What algorithm does LuaLaTeX use for fallback fonts?

Question

Background I have been busy with a book about the worlds scripts and languages on and off for a couple of years. It covers all the listed scripts in unicode, as well as a dozen or so, where there is no unicode standard yet and I use images instead of fonts.

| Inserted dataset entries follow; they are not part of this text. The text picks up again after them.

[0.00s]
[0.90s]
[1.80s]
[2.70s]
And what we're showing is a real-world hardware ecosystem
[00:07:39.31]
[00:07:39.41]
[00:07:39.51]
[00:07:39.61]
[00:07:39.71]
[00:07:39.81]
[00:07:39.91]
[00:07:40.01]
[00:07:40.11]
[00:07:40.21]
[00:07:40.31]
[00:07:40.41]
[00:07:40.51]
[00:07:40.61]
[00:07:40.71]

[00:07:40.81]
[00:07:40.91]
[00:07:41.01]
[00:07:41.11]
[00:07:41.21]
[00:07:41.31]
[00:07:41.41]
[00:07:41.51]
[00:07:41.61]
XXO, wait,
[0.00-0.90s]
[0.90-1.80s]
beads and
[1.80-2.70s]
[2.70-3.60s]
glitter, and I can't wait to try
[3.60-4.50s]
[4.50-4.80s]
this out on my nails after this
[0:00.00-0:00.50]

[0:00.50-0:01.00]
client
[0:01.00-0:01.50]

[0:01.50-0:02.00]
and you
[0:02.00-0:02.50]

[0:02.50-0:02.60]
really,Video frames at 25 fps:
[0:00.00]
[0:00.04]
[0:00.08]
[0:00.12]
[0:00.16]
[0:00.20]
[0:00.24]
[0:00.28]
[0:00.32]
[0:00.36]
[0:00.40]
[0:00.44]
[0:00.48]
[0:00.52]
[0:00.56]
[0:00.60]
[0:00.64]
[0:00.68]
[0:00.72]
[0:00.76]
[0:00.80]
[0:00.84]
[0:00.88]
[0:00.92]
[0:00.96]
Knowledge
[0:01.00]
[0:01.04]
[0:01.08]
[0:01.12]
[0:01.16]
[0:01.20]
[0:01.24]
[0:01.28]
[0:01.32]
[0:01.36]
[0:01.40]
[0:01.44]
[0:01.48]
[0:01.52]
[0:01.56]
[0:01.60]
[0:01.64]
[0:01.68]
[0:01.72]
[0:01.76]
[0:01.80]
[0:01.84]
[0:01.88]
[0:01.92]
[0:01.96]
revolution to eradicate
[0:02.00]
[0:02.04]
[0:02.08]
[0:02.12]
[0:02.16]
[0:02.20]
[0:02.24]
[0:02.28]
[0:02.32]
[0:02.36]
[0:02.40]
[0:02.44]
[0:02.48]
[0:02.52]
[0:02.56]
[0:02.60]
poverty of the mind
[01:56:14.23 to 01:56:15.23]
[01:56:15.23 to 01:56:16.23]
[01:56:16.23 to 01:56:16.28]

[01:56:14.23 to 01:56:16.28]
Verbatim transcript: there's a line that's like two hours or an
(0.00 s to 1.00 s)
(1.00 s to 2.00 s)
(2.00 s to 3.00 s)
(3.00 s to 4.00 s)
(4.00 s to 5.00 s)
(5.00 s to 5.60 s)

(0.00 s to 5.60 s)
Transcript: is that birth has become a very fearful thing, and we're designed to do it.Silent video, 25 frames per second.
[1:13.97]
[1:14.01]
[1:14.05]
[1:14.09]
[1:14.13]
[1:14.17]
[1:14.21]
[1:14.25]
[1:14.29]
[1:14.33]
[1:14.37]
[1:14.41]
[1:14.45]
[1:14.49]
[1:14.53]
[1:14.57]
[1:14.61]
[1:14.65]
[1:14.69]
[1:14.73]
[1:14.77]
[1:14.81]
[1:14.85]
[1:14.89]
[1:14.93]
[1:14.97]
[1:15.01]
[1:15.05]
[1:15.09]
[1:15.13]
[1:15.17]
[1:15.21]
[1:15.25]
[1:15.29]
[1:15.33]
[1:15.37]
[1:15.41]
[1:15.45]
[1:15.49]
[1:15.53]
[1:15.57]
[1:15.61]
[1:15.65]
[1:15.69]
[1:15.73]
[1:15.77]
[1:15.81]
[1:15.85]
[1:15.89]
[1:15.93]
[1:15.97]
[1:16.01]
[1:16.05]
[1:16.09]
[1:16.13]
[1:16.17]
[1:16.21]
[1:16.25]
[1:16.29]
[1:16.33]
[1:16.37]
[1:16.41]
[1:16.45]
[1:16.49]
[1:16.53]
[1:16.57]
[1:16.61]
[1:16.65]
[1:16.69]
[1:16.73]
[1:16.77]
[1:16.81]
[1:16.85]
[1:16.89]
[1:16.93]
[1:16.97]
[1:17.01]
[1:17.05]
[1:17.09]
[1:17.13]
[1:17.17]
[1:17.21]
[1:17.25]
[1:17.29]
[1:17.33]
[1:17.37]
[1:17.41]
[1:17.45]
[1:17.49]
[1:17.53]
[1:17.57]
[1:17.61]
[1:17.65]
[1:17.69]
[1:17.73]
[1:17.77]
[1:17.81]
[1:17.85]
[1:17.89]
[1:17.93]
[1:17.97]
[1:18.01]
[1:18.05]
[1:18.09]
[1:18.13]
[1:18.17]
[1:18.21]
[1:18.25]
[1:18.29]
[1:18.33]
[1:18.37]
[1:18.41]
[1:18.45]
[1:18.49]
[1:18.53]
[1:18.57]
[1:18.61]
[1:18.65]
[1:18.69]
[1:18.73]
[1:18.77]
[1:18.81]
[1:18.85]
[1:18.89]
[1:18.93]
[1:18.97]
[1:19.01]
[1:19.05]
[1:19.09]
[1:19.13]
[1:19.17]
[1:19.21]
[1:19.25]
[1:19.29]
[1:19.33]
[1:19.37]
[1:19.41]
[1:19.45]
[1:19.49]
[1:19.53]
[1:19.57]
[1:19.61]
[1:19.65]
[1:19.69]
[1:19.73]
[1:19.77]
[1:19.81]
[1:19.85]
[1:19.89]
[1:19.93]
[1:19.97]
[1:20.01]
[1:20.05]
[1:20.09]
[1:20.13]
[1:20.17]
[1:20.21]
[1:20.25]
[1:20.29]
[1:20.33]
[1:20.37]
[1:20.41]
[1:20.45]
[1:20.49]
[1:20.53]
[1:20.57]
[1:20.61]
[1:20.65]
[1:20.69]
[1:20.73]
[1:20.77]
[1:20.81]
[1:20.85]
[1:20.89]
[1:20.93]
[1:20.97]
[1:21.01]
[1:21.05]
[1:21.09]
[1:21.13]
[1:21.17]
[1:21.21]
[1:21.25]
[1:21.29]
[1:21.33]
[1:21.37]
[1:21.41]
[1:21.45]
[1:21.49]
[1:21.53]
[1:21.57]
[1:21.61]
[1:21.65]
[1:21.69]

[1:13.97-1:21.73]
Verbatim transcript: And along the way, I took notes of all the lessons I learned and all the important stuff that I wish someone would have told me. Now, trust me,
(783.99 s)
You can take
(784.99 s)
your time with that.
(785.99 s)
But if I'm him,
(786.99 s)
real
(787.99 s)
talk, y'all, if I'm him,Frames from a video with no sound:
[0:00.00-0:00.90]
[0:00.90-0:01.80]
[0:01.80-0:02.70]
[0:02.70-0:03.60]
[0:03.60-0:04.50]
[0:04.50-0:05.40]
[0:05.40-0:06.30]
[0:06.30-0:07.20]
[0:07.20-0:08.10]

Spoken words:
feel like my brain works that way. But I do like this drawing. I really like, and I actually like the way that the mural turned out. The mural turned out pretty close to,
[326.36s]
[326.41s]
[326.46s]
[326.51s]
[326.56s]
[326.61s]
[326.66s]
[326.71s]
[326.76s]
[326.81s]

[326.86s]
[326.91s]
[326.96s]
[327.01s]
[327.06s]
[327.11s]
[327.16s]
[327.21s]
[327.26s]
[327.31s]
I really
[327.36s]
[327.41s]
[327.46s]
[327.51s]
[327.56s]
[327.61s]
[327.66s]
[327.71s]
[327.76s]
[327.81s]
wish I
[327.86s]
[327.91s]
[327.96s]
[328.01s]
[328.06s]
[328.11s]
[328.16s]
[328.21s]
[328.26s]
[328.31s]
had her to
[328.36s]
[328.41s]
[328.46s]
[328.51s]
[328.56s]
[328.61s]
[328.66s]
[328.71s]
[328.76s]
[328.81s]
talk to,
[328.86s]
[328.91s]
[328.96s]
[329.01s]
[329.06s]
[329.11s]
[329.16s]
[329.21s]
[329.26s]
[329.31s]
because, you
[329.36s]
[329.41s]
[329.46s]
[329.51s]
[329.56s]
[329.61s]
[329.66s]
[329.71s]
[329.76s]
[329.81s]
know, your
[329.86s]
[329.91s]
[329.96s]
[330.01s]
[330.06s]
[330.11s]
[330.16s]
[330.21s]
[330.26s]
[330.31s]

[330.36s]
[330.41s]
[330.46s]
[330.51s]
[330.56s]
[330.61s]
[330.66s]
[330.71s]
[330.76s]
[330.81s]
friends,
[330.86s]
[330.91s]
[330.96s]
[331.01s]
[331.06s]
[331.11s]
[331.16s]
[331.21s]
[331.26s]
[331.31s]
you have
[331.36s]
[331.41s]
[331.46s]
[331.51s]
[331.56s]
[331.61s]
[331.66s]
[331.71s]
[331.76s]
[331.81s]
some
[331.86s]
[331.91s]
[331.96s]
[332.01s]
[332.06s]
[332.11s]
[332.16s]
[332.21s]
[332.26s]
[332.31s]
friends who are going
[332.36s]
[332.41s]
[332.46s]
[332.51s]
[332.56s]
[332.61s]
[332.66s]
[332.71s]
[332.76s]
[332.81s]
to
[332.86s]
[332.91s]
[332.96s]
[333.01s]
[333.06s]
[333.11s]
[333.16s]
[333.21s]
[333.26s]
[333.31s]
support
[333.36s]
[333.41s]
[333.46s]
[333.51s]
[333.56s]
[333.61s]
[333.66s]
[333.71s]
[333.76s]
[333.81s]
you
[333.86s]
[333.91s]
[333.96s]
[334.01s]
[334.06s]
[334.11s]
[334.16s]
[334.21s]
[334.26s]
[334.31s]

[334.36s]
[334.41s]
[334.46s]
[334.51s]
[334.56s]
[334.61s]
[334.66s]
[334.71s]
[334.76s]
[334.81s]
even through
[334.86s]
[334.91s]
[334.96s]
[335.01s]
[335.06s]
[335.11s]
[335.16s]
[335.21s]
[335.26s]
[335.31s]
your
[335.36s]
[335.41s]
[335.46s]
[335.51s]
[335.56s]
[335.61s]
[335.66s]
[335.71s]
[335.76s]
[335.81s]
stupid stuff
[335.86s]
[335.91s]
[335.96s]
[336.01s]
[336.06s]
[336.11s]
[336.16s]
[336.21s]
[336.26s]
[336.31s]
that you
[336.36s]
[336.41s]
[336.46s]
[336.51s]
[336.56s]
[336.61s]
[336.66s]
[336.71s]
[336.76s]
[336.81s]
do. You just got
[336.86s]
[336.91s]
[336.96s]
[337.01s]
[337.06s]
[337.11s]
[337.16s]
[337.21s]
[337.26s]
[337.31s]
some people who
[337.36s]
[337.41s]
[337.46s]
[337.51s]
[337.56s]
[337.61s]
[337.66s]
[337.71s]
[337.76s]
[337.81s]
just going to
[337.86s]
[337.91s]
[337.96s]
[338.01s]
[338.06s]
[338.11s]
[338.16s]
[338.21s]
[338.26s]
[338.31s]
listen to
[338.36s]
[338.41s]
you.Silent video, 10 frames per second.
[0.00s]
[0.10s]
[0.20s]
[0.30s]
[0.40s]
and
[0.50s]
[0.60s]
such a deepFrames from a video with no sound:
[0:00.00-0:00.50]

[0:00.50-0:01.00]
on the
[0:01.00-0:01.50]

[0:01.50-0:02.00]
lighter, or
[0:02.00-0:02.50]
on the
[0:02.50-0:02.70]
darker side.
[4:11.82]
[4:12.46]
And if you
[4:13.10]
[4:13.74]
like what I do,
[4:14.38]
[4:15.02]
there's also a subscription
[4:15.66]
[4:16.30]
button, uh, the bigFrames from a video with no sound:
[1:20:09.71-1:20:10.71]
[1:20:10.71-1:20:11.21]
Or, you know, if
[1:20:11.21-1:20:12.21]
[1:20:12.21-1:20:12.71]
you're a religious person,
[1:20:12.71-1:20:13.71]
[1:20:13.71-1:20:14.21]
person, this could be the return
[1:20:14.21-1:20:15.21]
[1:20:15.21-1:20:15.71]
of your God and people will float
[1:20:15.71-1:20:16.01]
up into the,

With Noto fonts, unicode LuaLaTeX and l3 maturing, I have been able to print a reasonable range for all scripts, as needed in the write up. With the exception of East Asian scripts, that I only have a few pages only per script. I use as a main font Brill and I added fallback fonts to cover the rest of the scripts. Book so far, hovers around 350 pages and I anticipate that it will run to a final size of 600 pages. To cover the unicode points the fonts need to provide +-150,000 glyphs. Not all are codepoints are used in the book, as I mentioned earlier, in my estimation I only need about half of that. Obviously and understandably compilation speed is an issue, so I am looking to understand the algorithm used by luaotfload-fallback.lua ato try and see if I can improve the processing time. I am looking at strategies to optimize compilation times, not only for my document, but in general.

I have identified bottlenecks in mainly three areas a) fonts b) images c) logging (disk writes in general). Images I will use a preproceesor and optimize all of them as well as produce pdfs. I will use Golang for the preprocessor, which can also do marking if needed. Ideas for fonts and logging see below.

I have this (crazy) idea that the glyph info required at the nodes during processing, be obtained via a local server, so some tasks can be externalized and run with concurrency. I am thinking of some form of priority que, so that data for codepoints used frequently can be served fast and any unused codepoints on a second run, be taken out of the cache. Again here I will use Golang and sqlite3 since everything is local. I have a Lua table at the moment, which maps unicode points to fonts, based on a config file.
All logging to be also sent to a server rather than written on disk. Can also be done for the aux files.
The generation of the pdf also takes time, but I am undecided at this point if it can be optimized. Current compilation speed is about 1.3 seconds per page + an initial of 30-40 seconds.

Question Can someone explain to me, the algorithmic steps in luaotfload-fallback.lua? When and how is this used by LuaTeX when building a document? At which point are the glyph info needed? Any ideas welcome. Thank you for reading this far.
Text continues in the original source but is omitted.